Chair

Then & Now


This is actually two separate selections of my grot. The first is the chair on the right. It's my favorite chair. I like it because it is a sturdy piece of furniture, but to be honest I can't describe to you the style and I am clueless about the manufacturer and its relative value. Furniture is not my forté. It is very roomy and confortable, a great reading chair. It has a small footstool that I use with it, part of which you can see in the photo. This is one of those items I own just because I like it, and no other reason.

If you have read some of my grot pages, you may have seen me refer to the house in Springfield before. This is a house that I helped my friend Ellen settle when she was named executor. This chair is another item I retrieved from that house, it was one of the few pieces of furniture in the house that had not been found piled high with other things, so I have a feeling that Nellie, the former owner of the house, had liked it too. It was in bad shape though, and so I had it reupholstered.
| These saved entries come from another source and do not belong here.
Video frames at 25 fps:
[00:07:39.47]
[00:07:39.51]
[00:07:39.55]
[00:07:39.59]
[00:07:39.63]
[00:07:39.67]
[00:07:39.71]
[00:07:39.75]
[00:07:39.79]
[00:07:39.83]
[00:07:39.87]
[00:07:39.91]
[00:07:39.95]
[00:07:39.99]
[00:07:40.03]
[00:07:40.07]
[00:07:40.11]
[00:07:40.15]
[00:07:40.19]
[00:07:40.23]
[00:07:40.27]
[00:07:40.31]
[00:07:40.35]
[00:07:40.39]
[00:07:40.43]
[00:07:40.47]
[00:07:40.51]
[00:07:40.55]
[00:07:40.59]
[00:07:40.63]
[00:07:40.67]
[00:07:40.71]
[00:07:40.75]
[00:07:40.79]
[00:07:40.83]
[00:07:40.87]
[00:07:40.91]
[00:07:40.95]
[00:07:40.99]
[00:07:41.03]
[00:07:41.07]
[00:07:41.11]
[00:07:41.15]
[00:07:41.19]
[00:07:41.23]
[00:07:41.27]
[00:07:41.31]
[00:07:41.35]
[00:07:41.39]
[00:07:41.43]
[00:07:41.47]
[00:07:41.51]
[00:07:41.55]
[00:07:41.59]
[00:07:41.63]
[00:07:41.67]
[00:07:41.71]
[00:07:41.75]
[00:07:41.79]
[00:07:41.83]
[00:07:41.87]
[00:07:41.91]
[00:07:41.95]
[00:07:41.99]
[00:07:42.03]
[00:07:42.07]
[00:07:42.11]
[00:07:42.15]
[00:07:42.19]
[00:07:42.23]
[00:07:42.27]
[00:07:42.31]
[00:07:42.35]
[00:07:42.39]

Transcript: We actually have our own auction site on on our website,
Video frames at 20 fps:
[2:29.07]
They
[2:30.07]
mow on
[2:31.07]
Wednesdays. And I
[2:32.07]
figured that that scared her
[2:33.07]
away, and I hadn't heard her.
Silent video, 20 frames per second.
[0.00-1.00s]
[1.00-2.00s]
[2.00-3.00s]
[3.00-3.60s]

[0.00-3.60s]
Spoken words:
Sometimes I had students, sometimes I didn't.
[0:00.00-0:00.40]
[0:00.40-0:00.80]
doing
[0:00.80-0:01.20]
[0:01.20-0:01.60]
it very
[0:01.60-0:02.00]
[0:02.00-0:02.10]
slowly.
The day the chair had been delivered to me from the upholsterer I was babysitting for my friend Robbie's twin babies. When Robbie came to pick up the kids, I showed her my chair, after all there it was sitting in my living room. "Where did you get that!," she exclaimed. Mistaking the exuberance in her voice, I told her how I had acquired the chair and that it had been a great bargain. "I would hope it would be a bargain," Robbie responded, "who would want it."

I was stunned. Who would not want it? But maybe the deep maroon woven fabric depicting birds of paradise was not as keeping with the period as I had thought it would be. Maybe it was a bit too much. It does look like it would be quite at home in a Victorian bordello, and I often do refer to it as my bordello chair. But that hasn't changed my fondness for the chair at all.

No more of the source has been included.